Records from a data collection:
********************

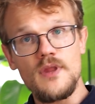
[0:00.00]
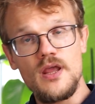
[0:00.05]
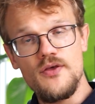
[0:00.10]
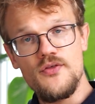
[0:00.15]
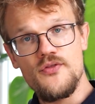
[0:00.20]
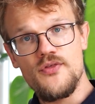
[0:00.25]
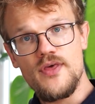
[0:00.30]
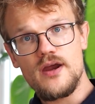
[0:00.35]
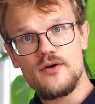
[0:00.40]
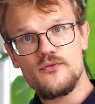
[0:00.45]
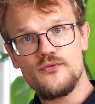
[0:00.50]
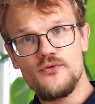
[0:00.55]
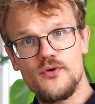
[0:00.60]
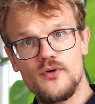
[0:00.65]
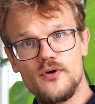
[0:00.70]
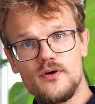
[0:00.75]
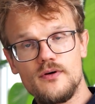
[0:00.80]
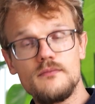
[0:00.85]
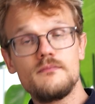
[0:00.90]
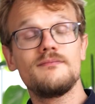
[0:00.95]

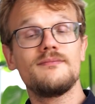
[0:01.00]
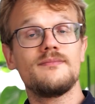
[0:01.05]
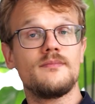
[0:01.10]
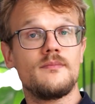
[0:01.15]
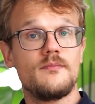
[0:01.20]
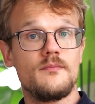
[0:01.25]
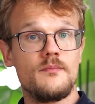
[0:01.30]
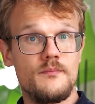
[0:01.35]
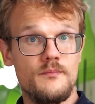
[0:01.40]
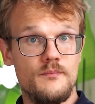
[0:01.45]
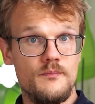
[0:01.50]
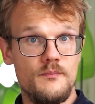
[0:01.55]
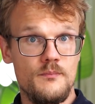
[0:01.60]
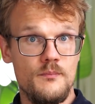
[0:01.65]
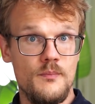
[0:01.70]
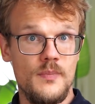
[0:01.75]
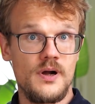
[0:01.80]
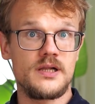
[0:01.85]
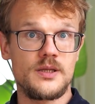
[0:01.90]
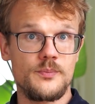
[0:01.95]
Therefore,
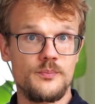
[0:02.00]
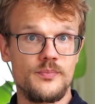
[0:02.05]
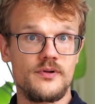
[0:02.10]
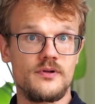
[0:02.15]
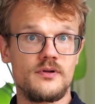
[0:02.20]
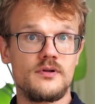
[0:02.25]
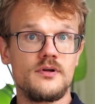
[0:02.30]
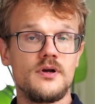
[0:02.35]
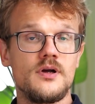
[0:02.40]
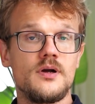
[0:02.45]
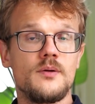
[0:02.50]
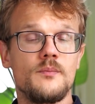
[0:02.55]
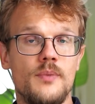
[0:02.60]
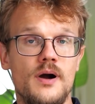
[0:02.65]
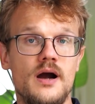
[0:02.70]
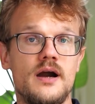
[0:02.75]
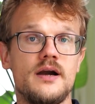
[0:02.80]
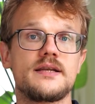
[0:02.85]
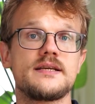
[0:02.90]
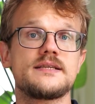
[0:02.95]
multiple
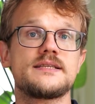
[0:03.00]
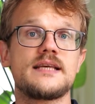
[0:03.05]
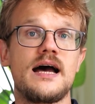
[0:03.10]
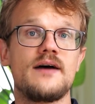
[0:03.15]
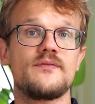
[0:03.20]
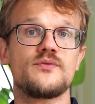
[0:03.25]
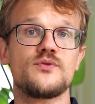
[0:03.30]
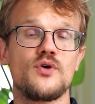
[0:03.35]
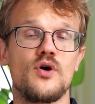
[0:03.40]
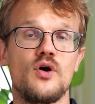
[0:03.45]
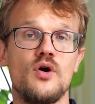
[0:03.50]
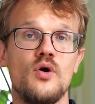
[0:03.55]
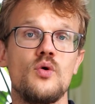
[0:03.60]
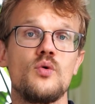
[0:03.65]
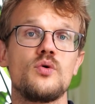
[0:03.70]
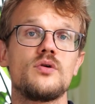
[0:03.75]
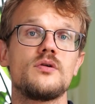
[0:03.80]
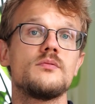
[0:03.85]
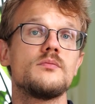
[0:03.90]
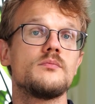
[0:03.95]
parties have to
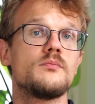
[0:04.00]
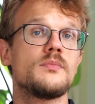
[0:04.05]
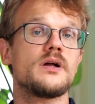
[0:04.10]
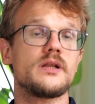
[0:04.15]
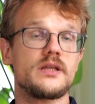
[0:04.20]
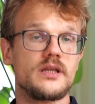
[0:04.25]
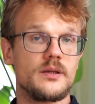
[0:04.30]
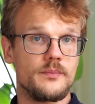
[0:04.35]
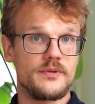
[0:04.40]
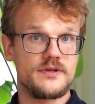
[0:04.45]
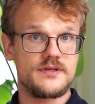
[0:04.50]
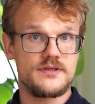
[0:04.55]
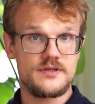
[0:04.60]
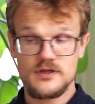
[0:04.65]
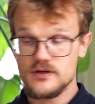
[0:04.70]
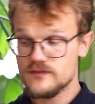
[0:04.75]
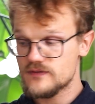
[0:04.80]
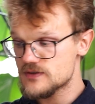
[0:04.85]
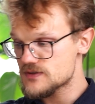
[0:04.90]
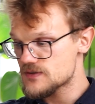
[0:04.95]
own multiple
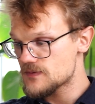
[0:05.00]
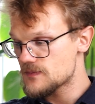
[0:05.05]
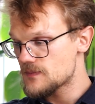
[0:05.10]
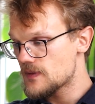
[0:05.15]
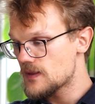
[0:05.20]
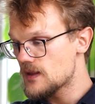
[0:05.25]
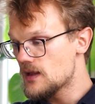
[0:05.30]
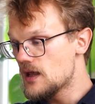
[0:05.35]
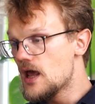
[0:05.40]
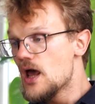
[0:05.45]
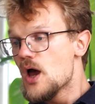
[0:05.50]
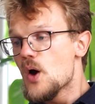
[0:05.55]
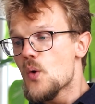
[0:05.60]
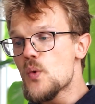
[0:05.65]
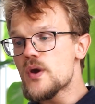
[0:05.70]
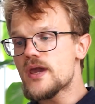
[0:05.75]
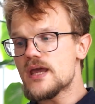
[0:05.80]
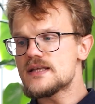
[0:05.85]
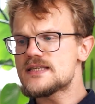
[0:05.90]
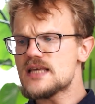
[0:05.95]
servers.
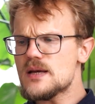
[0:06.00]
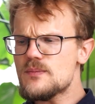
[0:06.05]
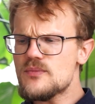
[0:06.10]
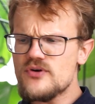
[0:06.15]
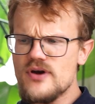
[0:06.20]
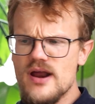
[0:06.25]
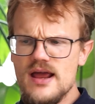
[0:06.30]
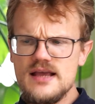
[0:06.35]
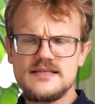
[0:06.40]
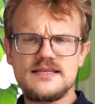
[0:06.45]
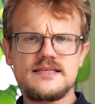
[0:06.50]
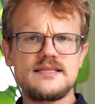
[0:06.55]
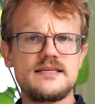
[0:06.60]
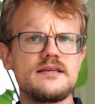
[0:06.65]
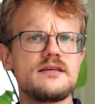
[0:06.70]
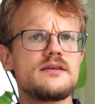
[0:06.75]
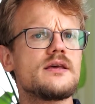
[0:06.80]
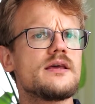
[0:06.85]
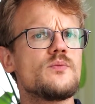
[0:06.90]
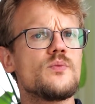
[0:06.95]
We can summarize this
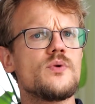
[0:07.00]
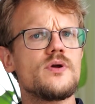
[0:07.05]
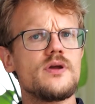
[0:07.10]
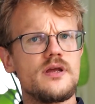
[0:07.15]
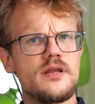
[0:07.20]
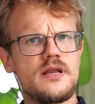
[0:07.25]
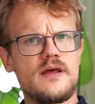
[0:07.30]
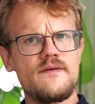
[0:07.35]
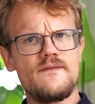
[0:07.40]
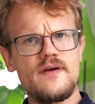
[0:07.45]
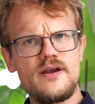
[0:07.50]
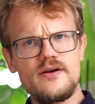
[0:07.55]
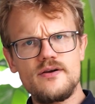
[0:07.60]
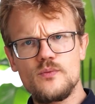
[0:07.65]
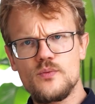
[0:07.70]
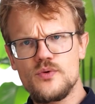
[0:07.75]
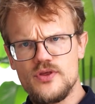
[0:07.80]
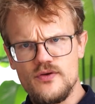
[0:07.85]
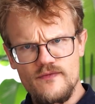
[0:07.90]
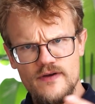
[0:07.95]

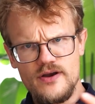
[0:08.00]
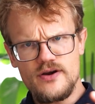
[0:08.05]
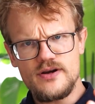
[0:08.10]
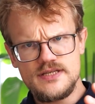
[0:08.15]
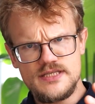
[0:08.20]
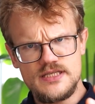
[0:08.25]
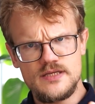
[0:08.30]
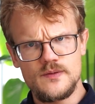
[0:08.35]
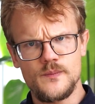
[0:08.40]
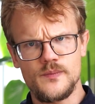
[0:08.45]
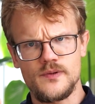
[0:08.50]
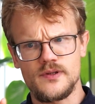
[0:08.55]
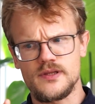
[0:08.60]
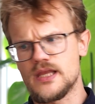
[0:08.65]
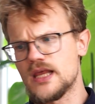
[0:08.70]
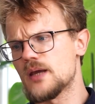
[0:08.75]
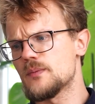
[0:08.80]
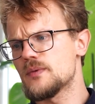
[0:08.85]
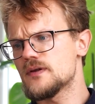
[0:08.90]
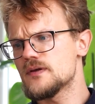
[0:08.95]
with a very simple
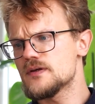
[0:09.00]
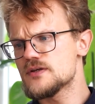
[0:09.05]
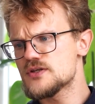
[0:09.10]
table.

********************

**EXERCISE DESCRIPTION**
With the images omitted, retype the records above exactly.

**ANSWER FOR THE TASK**
[0:00.00]
[0:00.05]
[0:00.10]
[0:00.15]
[0:00.20]
[0:00.25]
[0:00.30]
[0:00.35]
[0:00.40]
[0:00.45]
[0:00.50]
[0:00.55]
[0:00.60]
[0:00.65]
[0:00.70]
[0:00.75]
[0:00.80]
[0:00.85]
[0:00.90]
[0:00.95]

[0:01.00]
[0:01.05]
[0:01.10]
[0:01.15]
[0:01.20]
[0:01.25]
[0:01.30]
[0:01.35]
[0:01.40]
[0:01.45]
[0:01.50]
[0:01.55]
[0:01.60]
[0:01.65]
[0:01.70]
[0:01.75]
[0:01.80]
[0:01.85]
[0:01.90]
[0:01.95]
Therefore,
[0:02.00]
[0:02.05]
[0:02.10]
[0:02.15]
[0:02.20]
[0:02.25]
[0:02.30]
[0:02.35]
[0:02.40]
[0:02.45]
[0:02.50]
[0:02.55]
[0:02.60]
[0:02.65]
[0:02.70]
[0:02.75]
[0:02.80]
[0:02.85]
[0:02.90]
[0:02.95]
multiple
[0:03.00]
[0:03.05]
[0:03.10]
[0:03.15]
[0:03.20]
[0:03.25]
[0:03.30]
[0:03.35]
[0:03.40]
[0:03.45]
[0:03.50]
[0:03.55]
[0:03.60]
[0:03.65]
[0:03.70]
[0:03.75]
[0:03.80]
[0:03.85]
[0:03.90]
[0:03.95]
parties have to
[0:04.00]
[0:04.05]
[0:04.10]
[0:04.15]
[0:04.20]
[0:04.25]
[0:04.30]
[0:04.35]
[0:04.40]
[0:04.45]
[0:04.50]
[0:04.55]
[0:04.60]
[0:04.65]
[0:04.70]
[0:04.75]
[0:04.80]
[0:04.85]
[0:04.90]
[0:04.95]
own multiple
[0:05.00]
[0:05.05]
[0:05.10]
[0:05.15]
[0:05.20]
[0:05.25]
[0:05.30]
[0:05.35]
[0:05.40]
[0:05.45]
[0:05.50]
[0:05.55]
[0:05.60]
[0:05.65]
[0:05.70]
[0:05.75]
[0:05.80]
[0:05.85]
[0:05.90]
[0:05.95]
servers.
[0:06.00]
[0:06.05]
[0:06.10]
[0:06.15]
[0:06.20]
[0:06.25]
[0:06.30]
[0:06.35]
[0:06.40]
[0:06.45]
[0:06.50]
[0:06.55]
[0:06.60]
[0:06.65]
[0:06.70]
[0:06.75]
[0:06.80]
[0:06.85]
[0:06.90]
[0:06.95]
We can summarize this
[0:07.00]
[0:07.05]
[0:07.10]
[0:07.15]
[0:07.20]
[0:07.25]
[0:07.30]
[0:07.35]
[0:07.40]
[0:07.45]
[0:07.50]
[0:07.55]
[0:07.60]
[0:07.65]
[0:07.70]
[0:07.75]
[0:07.80]
[0:07.85]
[0:07.90]
[0:07.95]

[0:08.00]
[0:08.05]
[0:08.10]
[0:08.15]
[0:08.20]
[0:08.25]
[0:08.30]
[0:08.35]
[0:08.40]
[0:08.45]
[0:08.50]
[0:08.55]
[0:08.60]
[0:08.65]
[0:08.70]
[0:08.75]
[0:08.80]
[0:08.85]
[0:08.90]
[0:08.95]
with a very simple
[0:09.00]
[0:09.05]
[0:09.10]
table.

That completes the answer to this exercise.